| Exercise instructions |
Look below for the line containing "Video frames at" and the line containing "[00:00:30.83 to 00:00:31.15]", then set down both and every line between them exactly, without pictures.

[Source data]
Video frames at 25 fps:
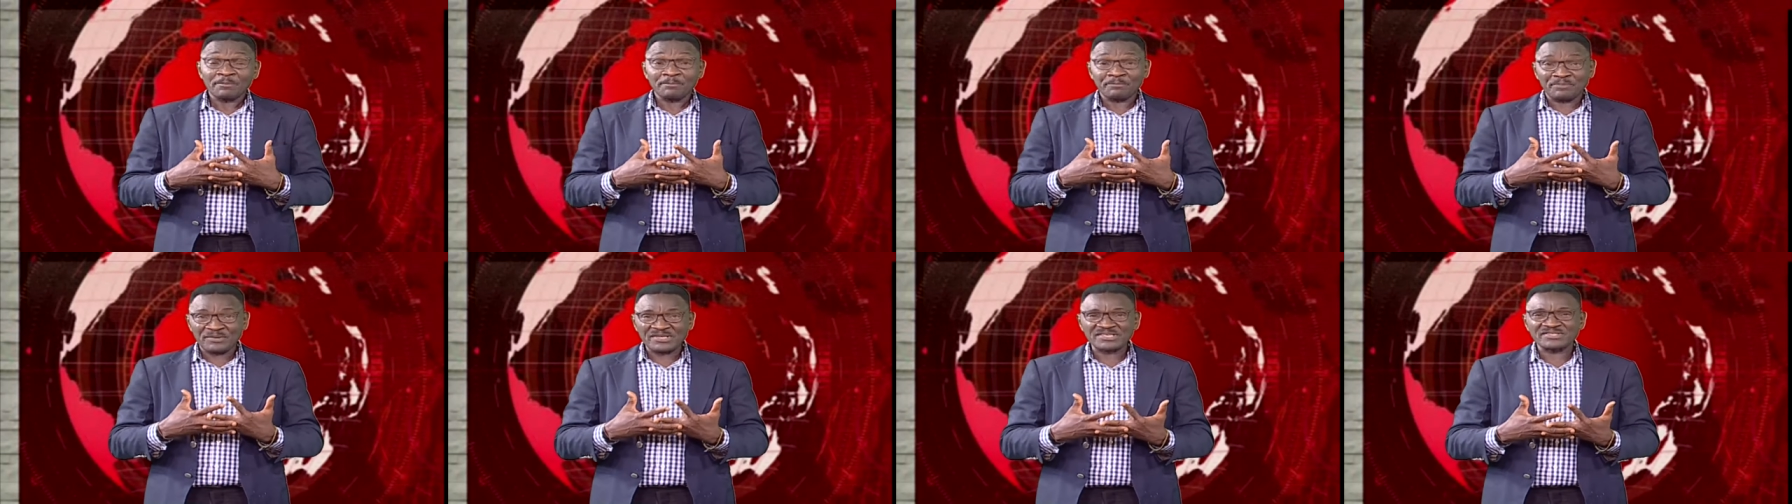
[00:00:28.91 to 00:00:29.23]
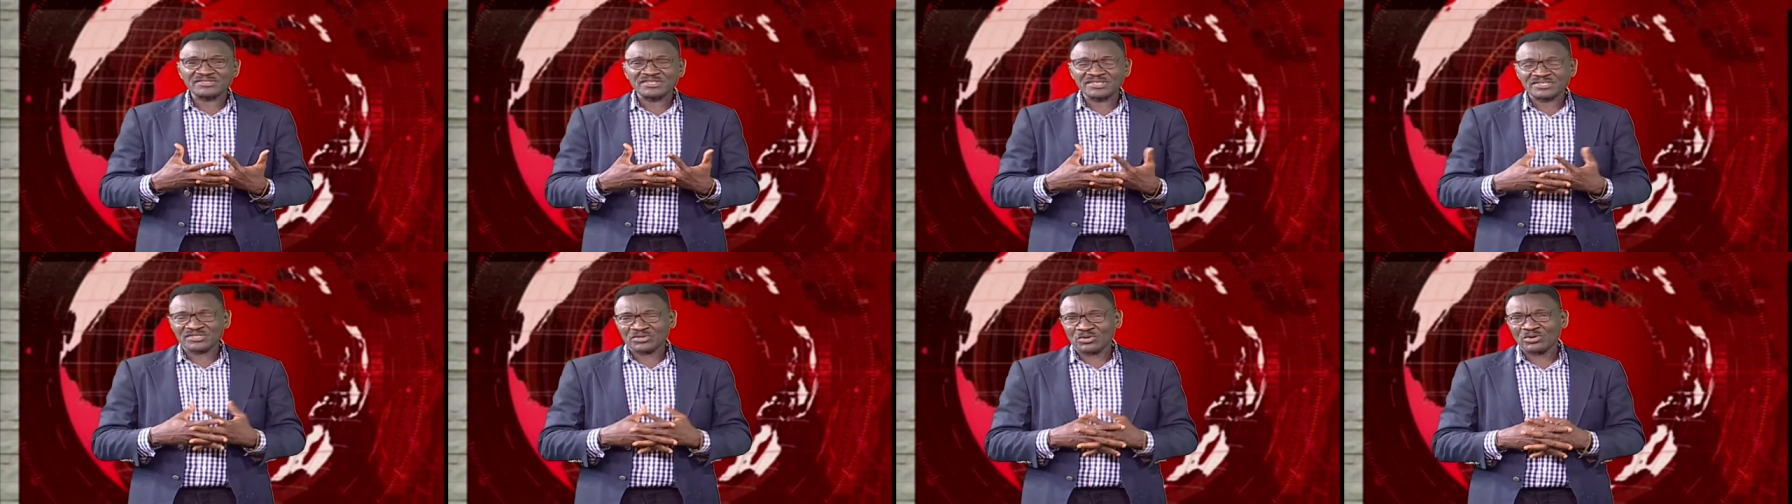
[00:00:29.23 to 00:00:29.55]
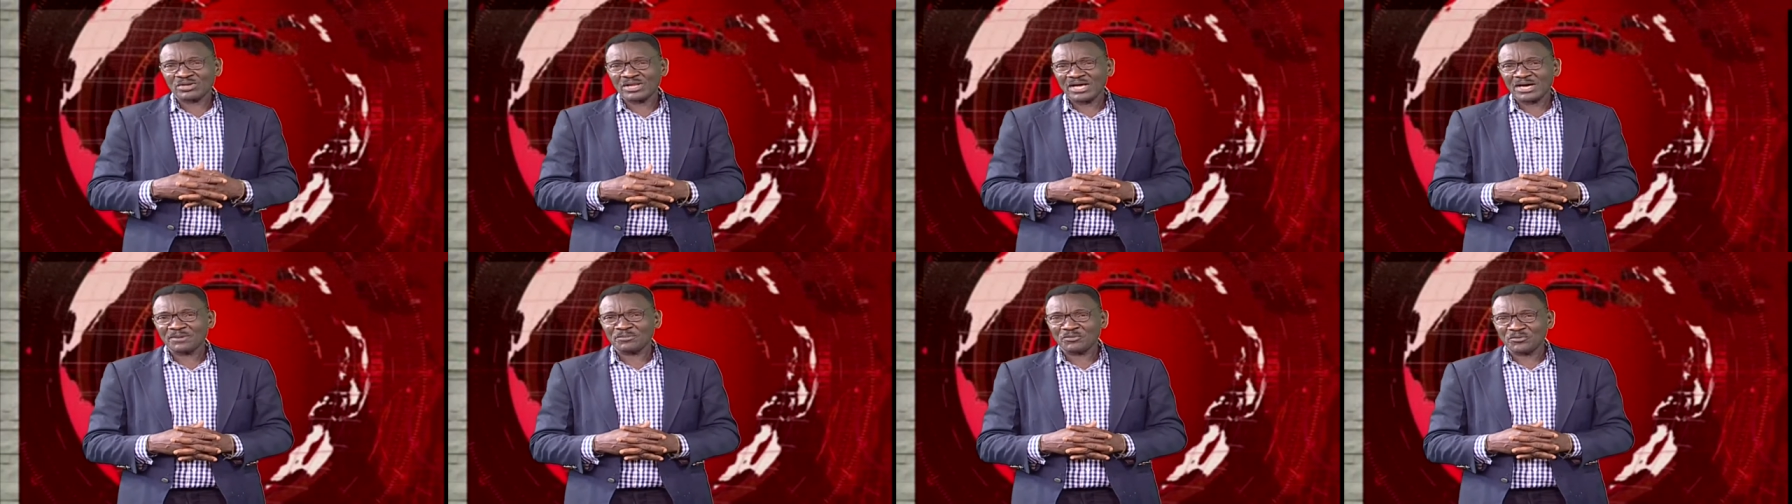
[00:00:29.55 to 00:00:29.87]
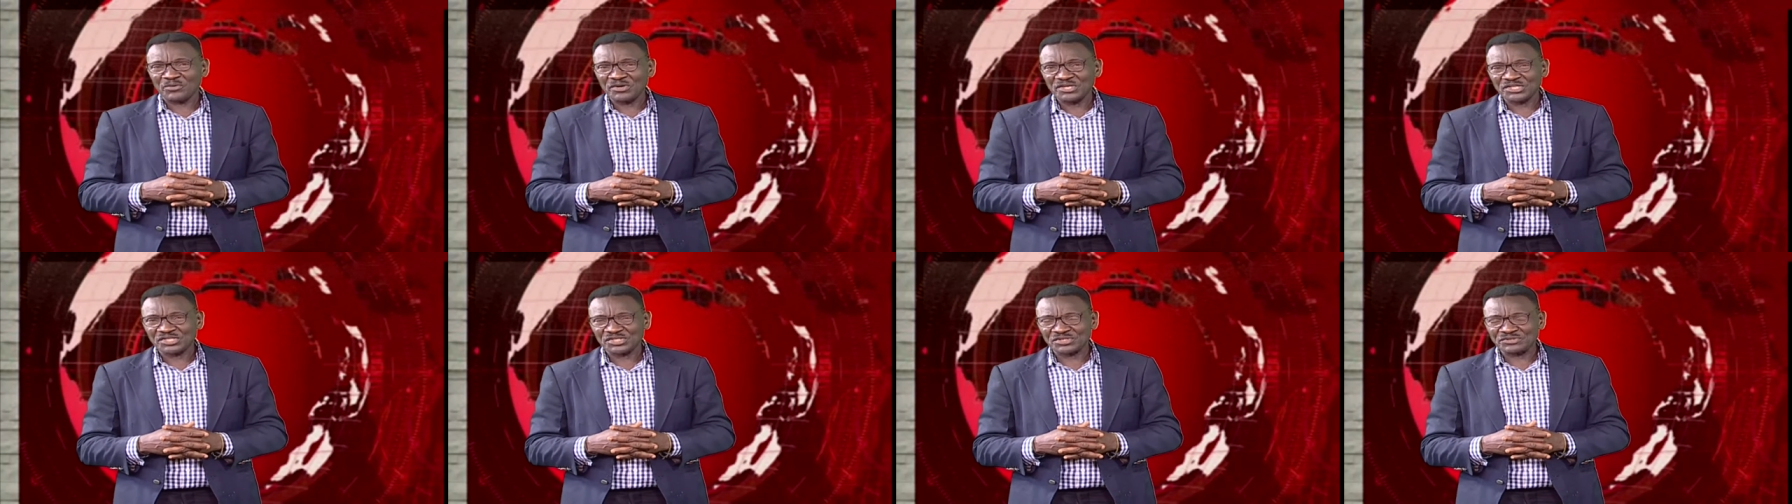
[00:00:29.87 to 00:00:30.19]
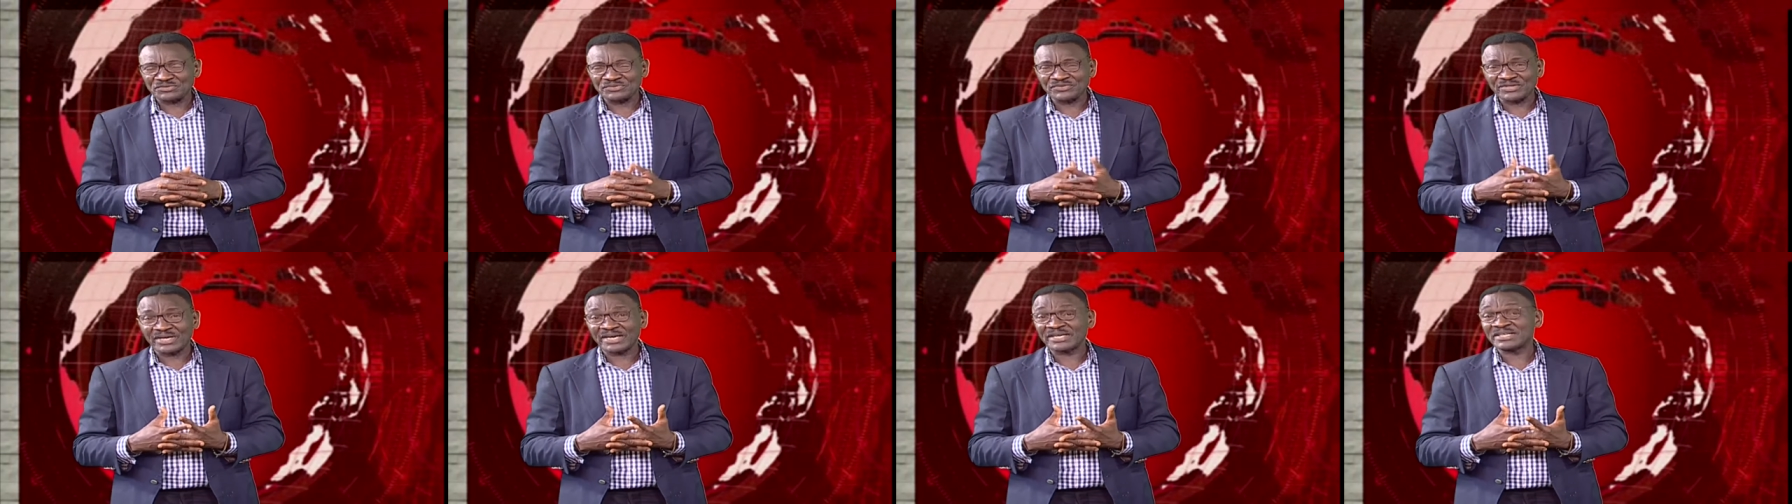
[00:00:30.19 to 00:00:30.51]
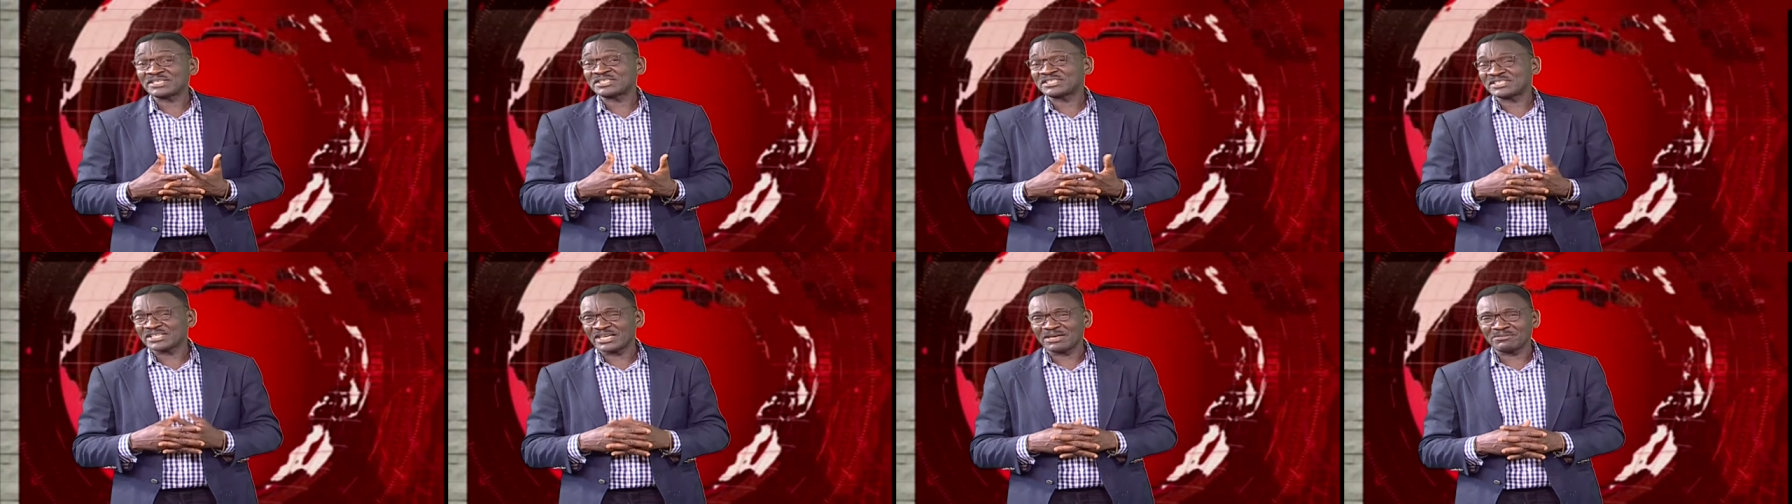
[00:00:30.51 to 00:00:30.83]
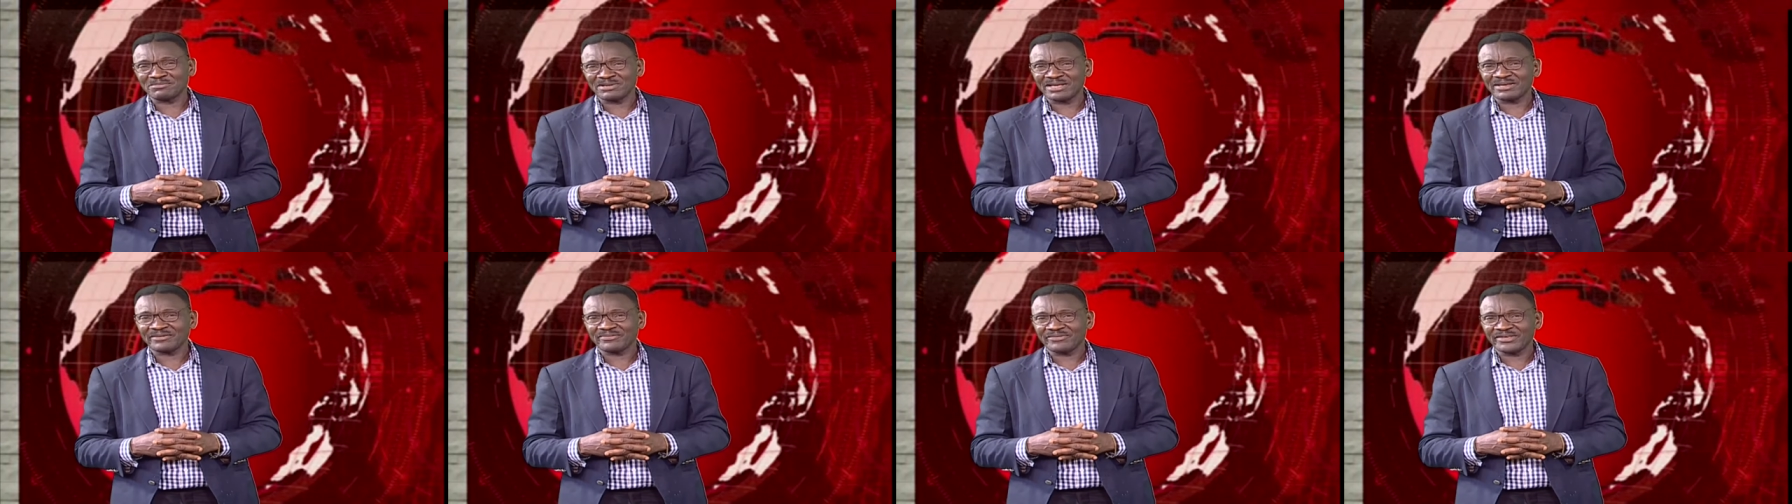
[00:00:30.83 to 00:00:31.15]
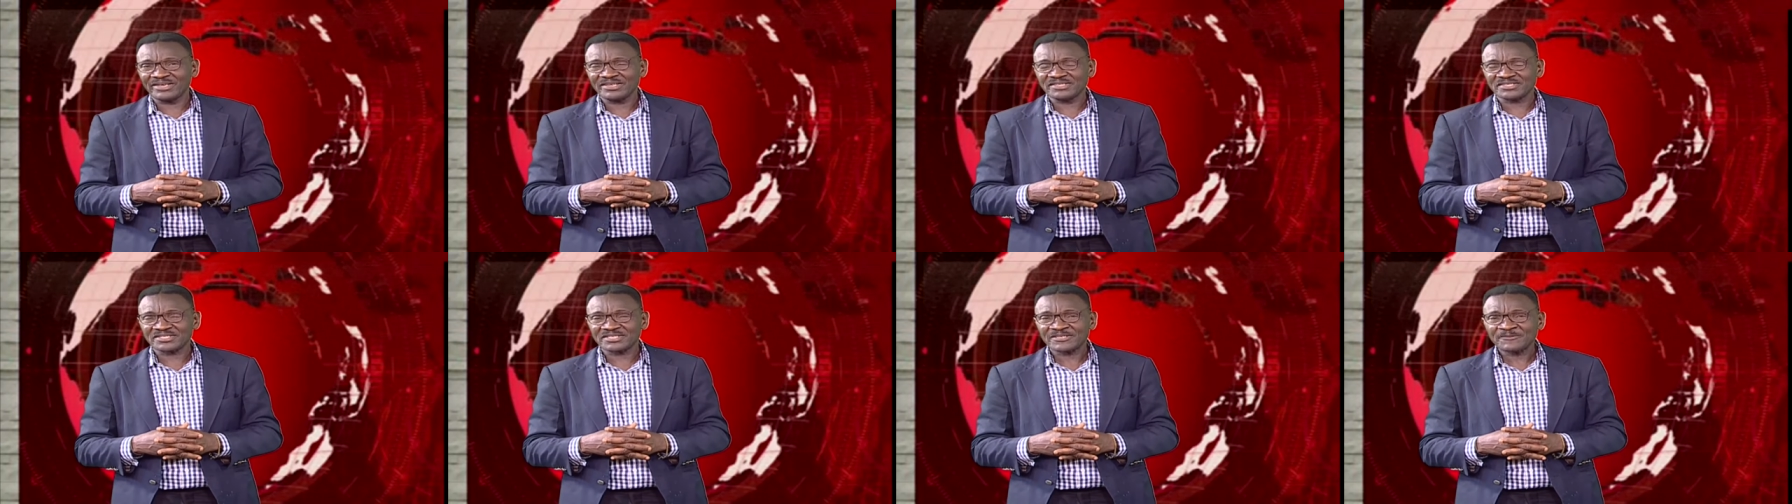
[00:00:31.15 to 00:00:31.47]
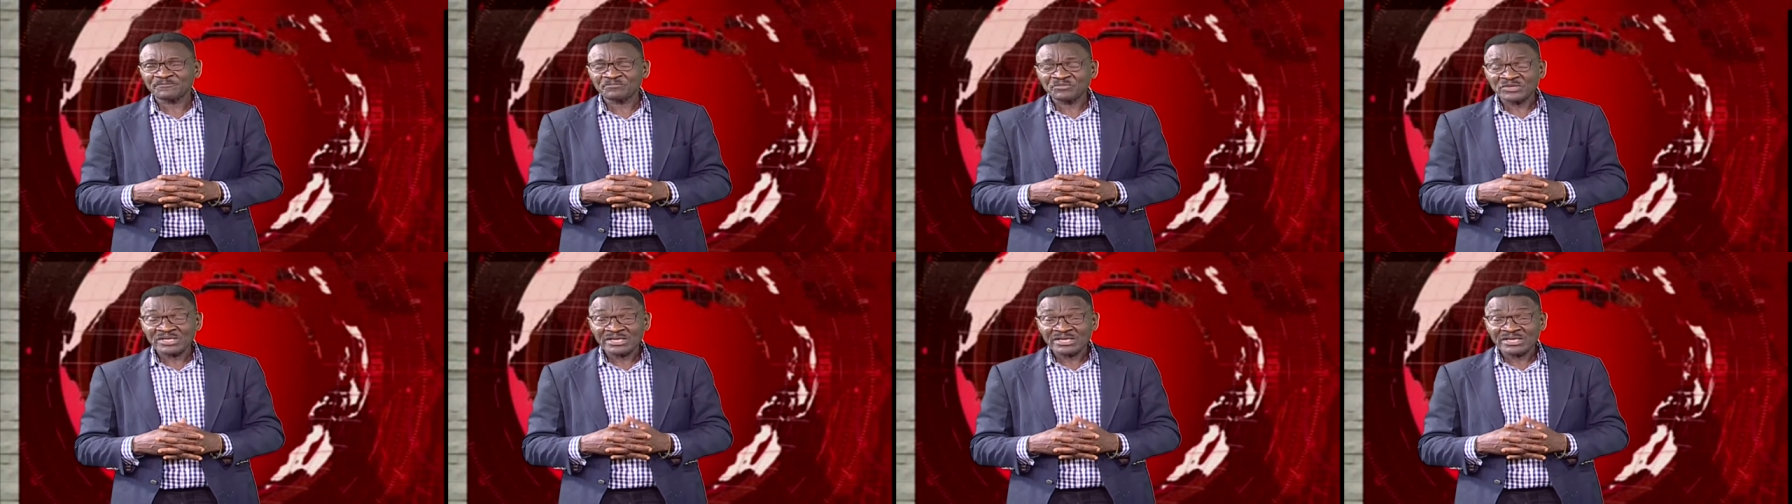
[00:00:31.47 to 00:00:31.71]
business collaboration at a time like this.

==

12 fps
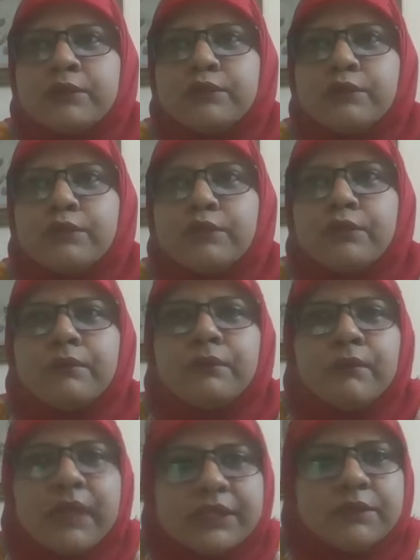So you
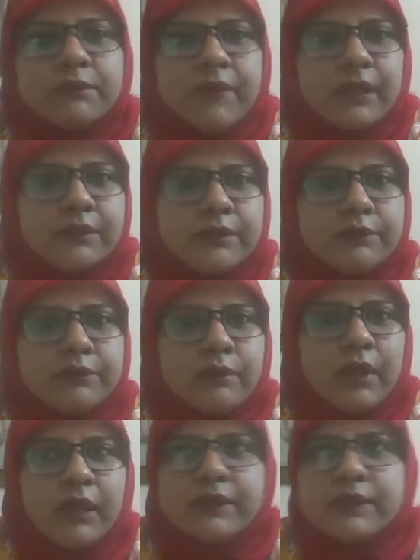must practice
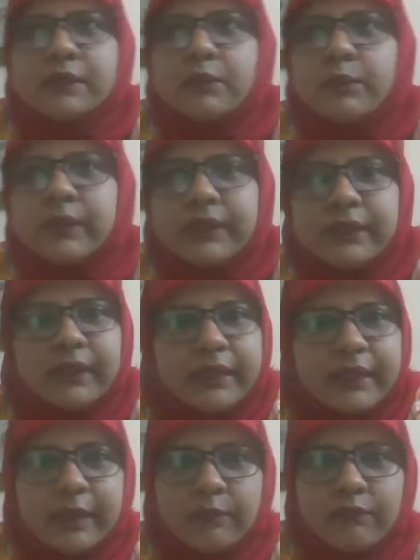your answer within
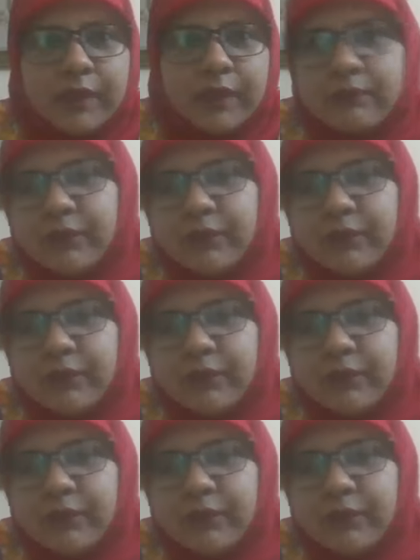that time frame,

| Task solution |
Video frames at 25 fps:
[00:00:28.91 to 00:00:29.23]
[00:00:29.23 to 00:00:29.55]
[00:00:29.55 to 00:00:29.87]
[00:00:29.87 to 00:00:30.19]
[00:00:30.19 to 00:00:30.51]
[00:00:30.51 to 00:00:30.83]
[00:00:30.83 to 00:00:31.15]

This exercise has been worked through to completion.